→ YOUR GOAL: The answer must be every line below that contains the string "with".

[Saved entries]
■ ■ ■ ■ ■

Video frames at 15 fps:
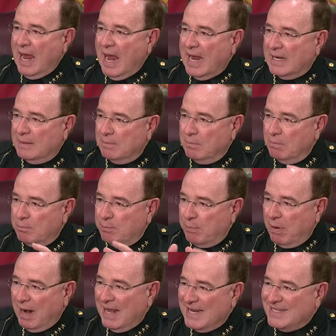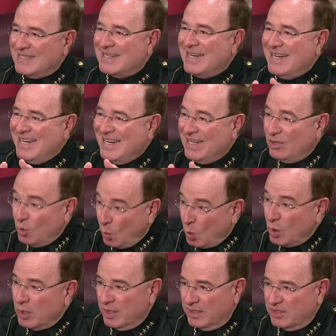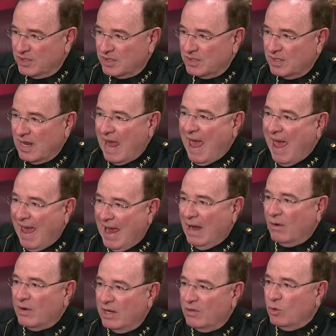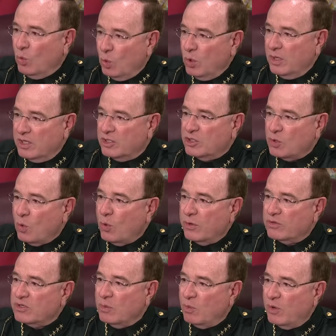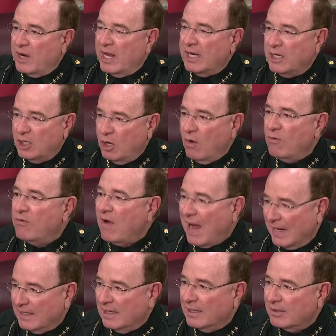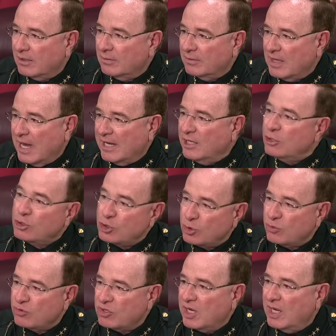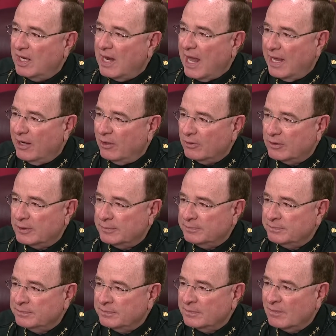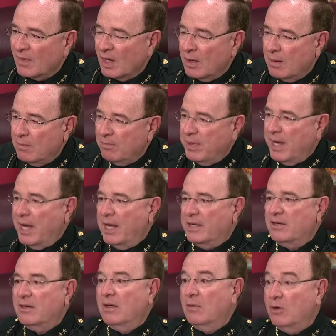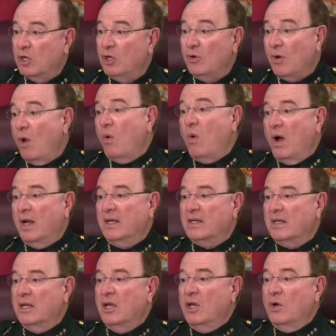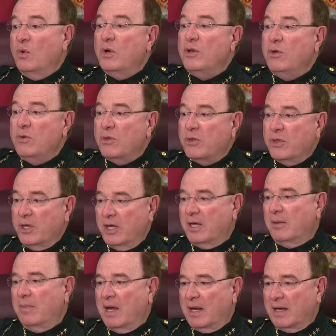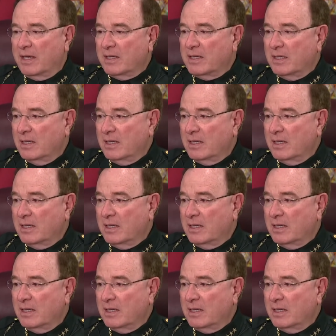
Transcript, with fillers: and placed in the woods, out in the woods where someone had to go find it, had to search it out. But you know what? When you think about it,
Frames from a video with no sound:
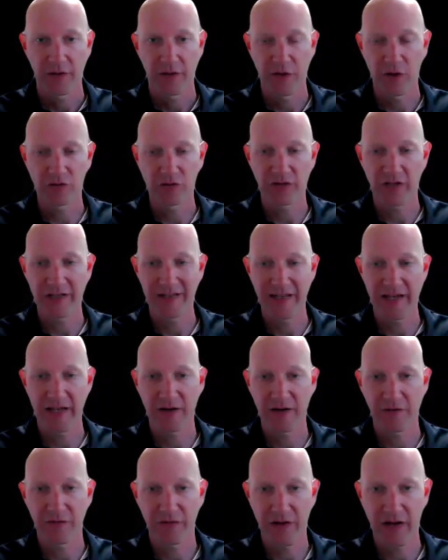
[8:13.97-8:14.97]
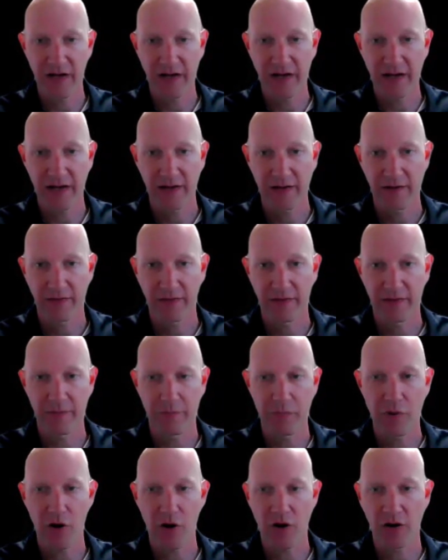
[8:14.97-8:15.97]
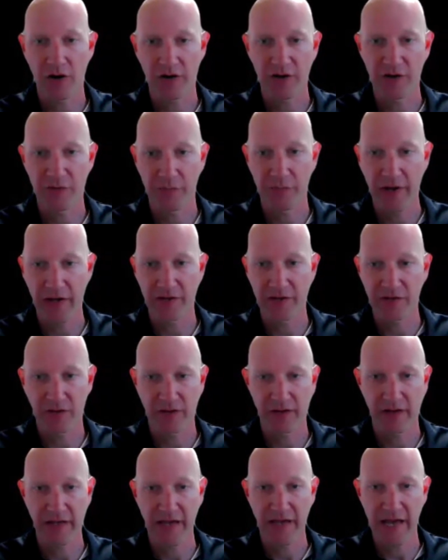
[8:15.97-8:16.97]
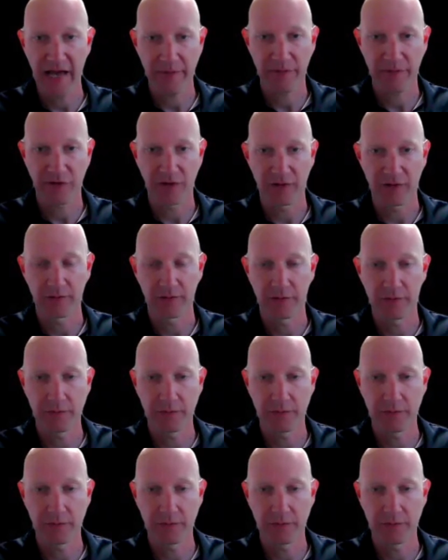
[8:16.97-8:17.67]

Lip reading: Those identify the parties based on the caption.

■ ■ ■ ■ ■

→ RESULT OF THE TASK:
Transcript, with fillers: and placed in the woods, out in the woods where someone had to go find it, had to search it out. But you know what? When you think about it,
Frames from a video with no sound:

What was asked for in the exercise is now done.